>>>

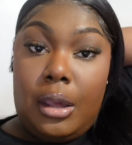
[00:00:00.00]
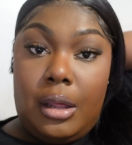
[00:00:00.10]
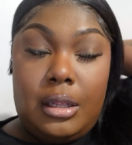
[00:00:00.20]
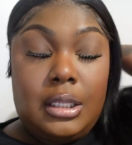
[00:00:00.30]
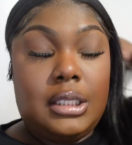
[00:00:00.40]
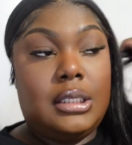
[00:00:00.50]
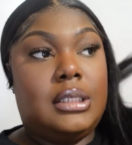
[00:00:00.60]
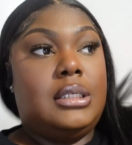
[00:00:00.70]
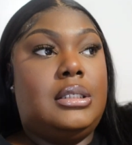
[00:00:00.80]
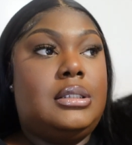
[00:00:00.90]
y'all it
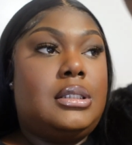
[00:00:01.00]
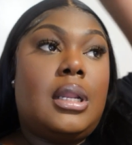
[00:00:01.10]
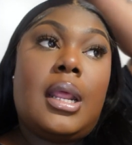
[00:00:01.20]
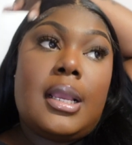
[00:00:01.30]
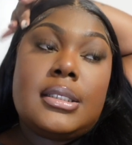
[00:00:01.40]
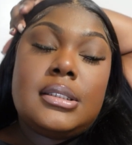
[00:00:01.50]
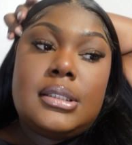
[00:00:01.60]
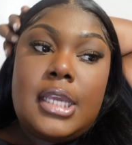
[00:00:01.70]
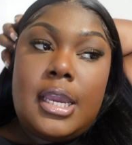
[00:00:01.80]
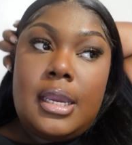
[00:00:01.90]
is the next
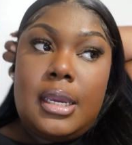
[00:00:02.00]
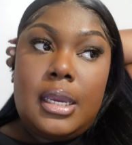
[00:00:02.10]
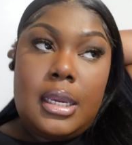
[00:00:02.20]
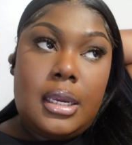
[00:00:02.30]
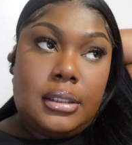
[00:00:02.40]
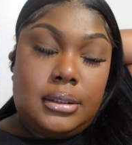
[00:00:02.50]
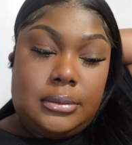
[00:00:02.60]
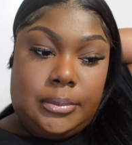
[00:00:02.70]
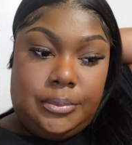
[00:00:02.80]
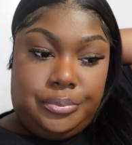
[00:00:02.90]
day
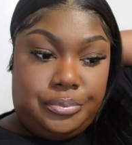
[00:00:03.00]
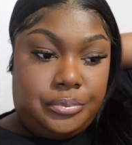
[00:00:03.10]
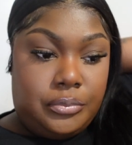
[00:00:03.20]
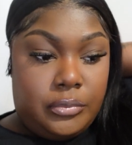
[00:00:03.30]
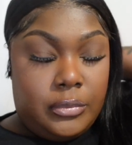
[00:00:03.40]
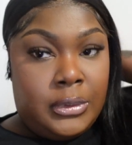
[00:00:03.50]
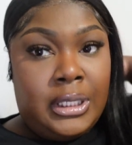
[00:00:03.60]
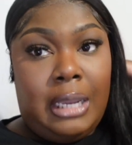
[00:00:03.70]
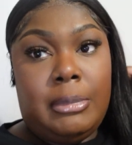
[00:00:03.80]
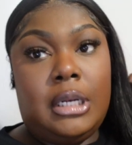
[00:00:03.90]
um
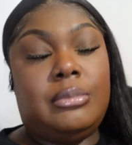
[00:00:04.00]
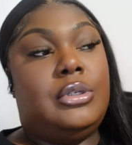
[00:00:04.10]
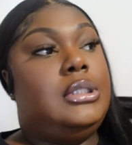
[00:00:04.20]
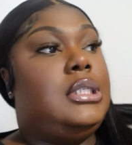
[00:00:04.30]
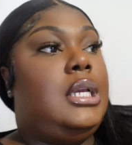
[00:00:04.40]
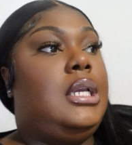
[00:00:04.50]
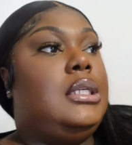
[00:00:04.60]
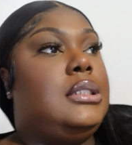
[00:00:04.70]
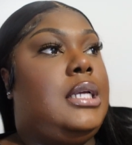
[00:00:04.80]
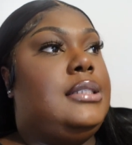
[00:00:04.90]
I've been up all day.
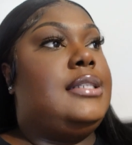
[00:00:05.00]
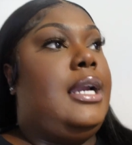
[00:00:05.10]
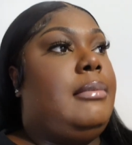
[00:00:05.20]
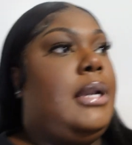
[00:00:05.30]
It's nighttime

<<<

* Exercise
Write out the records shown above exactly, but do not include any images.

* Final answer
[00:00:00.00]
[00:00:00.10]
[00:00:00.20]
[00:00:00.30]
[00:00:00.40]
[00:00:00.50]
[00:00:00.60]
[00:00:00.70]
[00:00:00.80]
[00:00:00.90]
y'all it
[00:00:01.00]
[00:00:01.10]
[00:00:01.20]
[00:00:01.30]
[00:00:01.40]
[00:00:01.50]
[00:00:01.60]
[00:00:01.70]
[00:00:01.80]
[00:00:01.90]
is the next
[00:00:02.00]
[00:00:02.10]
[00:00:02.20]
[00:00:02.30]
[00:00:02.40]
[00:00:02.50]
[00:00:02.60]
[00:00:02.70]
[00:00:02.80]
[00:00:02.90]
day
[00:00:03.00]
[00:00:03.10]
[00:00:03.20]
[00:00:03.30]
[00:00:03.40]
[00:00:03.50]
[00:00:03.60]
[00:00:03.70]
[00:00:03.80]
[00:00:03.90]
um
[00:00:04.00]
[00:00:04.10]
[00:00:04.20]
[00:00:04.30]
[00:00:04.40]
[00:00:04.50]
[00:00:04.60]
[00:00:04.70]
[00:00:04.80]
[00:00:04.90]
I've been up all day.
[00:00:05.00]
[00:00:05.10]
[00:00:05.20]
[00:00:05.30]
It's nighttime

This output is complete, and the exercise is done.